───── Working data ─────

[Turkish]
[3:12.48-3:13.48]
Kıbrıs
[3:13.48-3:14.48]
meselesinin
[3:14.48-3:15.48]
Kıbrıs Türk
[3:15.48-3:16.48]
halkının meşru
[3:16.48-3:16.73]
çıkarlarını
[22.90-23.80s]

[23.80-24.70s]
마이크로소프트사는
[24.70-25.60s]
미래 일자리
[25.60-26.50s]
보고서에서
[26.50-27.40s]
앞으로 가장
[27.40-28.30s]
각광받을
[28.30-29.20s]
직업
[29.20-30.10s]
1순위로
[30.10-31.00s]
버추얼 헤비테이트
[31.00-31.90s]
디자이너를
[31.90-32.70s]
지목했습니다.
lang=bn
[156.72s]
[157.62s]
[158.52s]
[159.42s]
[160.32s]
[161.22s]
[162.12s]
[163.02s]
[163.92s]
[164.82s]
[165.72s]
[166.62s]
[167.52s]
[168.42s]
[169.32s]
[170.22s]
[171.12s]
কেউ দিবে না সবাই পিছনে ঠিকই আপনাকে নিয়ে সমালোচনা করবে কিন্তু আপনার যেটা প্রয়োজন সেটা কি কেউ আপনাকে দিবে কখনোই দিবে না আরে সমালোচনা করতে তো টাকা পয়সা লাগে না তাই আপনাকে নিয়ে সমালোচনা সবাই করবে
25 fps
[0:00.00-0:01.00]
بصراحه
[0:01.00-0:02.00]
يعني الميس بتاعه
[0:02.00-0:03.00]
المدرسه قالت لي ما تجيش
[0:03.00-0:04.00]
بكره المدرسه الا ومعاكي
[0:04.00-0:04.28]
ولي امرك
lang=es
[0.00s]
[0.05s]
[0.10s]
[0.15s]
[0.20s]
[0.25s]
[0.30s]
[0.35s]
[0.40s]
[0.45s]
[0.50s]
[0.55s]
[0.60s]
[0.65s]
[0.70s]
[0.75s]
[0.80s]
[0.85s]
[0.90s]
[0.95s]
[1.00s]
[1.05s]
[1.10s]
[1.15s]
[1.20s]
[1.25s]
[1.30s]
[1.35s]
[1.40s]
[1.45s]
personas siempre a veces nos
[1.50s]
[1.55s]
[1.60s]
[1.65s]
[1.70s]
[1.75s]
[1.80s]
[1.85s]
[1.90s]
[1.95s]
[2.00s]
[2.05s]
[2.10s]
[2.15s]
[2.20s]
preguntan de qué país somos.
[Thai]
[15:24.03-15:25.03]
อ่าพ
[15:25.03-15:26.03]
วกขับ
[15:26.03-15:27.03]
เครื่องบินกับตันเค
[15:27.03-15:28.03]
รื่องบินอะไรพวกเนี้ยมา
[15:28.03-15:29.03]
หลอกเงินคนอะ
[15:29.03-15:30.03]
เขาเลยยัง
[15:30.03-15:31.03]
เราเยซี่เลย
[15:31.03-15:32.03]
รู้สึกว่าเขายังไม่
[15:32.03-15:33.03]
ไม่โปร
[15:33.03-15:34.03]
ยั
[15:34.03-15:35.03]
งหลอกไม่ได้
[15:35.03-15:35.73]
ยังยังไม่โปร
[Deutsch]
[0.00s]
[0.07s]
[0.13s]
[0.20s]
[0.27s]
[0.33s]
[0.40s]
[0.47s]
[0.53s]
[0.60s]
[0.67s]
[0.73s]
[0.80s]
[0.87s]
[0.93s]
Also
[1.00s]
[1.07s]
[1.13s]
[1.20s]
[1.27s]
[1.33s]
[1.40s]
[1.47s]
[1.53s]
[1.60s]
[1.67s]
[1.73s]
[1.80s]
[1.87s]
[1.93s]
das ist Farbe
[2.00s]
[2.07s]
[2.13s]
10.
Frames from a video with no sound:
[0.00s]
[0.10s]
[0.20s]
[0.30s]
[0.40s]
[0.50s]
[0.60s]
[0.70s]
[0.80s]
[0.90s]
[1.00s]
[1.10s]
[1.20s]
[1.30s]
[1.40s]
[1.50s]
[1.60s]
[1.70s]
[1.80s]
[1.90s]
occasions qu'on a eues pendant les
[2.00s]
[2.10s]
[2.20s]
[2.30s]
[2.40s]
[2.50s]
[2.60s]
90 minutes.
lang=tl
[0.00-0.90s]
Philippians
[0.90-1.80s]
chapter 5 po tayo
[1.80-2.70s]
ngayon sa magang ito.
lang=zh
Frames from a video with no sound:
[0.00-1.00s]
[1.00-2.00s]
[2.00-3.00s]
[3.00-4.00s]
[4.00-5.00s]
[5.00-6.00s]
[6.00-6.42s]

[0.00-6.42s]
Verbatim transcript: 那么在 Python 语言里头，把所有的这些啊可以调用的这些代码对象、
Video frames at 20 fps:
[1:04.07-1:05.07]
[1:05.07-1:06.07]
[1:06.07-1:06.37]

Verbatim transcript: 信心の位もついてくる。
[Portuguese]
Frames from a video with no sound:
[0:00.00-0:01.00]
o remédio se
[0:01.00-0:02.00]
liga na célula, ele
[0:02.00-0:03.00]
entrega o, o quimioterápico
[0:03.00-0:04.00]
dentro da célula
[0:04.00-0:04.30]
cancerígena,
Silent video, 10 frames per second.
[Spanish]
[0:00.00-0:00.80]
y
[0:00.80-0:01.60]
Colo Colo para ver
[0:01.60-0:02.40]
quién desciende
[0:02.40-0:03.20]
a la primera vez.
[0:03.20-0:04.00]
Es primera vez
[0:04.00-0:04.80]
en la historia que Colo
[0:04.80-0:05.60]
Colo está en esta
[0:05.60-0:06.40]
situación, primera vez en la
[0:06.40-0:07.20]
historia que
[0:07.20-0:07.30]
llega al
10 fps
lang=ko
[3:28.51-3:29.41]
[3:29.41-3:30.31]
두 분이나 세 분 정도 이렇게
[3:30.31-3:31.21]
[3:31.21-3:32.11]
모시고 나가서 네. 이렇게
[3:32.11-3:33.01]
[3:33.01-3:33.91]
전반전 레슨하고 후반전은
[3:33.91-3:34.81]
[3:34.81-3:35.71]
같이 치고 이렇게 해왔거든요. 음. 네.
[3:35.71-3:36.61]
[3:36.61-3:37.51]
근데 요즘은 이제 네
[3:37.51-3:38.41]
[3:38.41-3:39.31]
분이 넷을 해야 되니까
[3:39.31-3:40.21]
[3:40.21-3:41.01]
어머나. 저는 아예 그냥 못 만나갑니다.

─────

Find the line that contains "[1:05.07-1:06.07]". Copy it and every line after it to the end of the records, exactly, and nothing more.

**Exercise result**.
[1:05.07-1:06.07]
[1:06.07-1:06.37]

Verbatim transcript: 信心の位もついてくる。
[Portuguese]
Frames from a video with no sound:
[0:00.00-0:01.00]
o remédio se
[0:01.00-0:02.00]
liga na célula, ele
[0:02.00-0:03.00]
entrega o, o quimioterápico
[0:03.00-0:04.00]
dentro da célula
[0:04.00-0:04.30]
cancerígena,
Silent video, 10 frames per second.
[Spanish]
[0:00.00-0:00.80]
y
[0:00.80-0:01.60]
Colo Colo para ver
[0:01.60-0:02.40]
quién desciende
[0:02.40-0:03.20]
a la primera vez.
[0:03.20-0:04.00]
Es primera vez
[0:04.00-0:04.80]
en la historia que Colo
[0:04.80-0:05.60]
Colo está en esta
[0:05.60-0:06.40]
situación, primera vez en la
[0:06.40-0:07.20]
historia que
[0:07.20-0:07.30]
llega al
10 fps
lang=ko
[3:28.51-3:29.41]
[3:29.41-3:30.31]
두 분이나 세 분 정도 이렇게
[3:30.31-3:31.21]
[3:31.21-3:32.11]
모시고 나가서 네. 이렇게
[3:32.11-3:33.01]
[3:33.01-3:33.91]
전반전 레슨하고 후반전은
[3:33.91-3:34.81]
[3:34.81-3:35.71]
같이 치고 이렇게 해왔거든요. 음. 네.
[3:35.71-3:36.61]
[3:36.61-3:37.51]
근데 요즘은 이제 네
[3:37.51-3:38.41]
[3:38.41-3:39.31]
분이 넷을 해야 되니까
[3:39.31-3:40.21]
[3:40.21-3:41.01]
어머나. 저는 아예 그냥 못 만나갑니다.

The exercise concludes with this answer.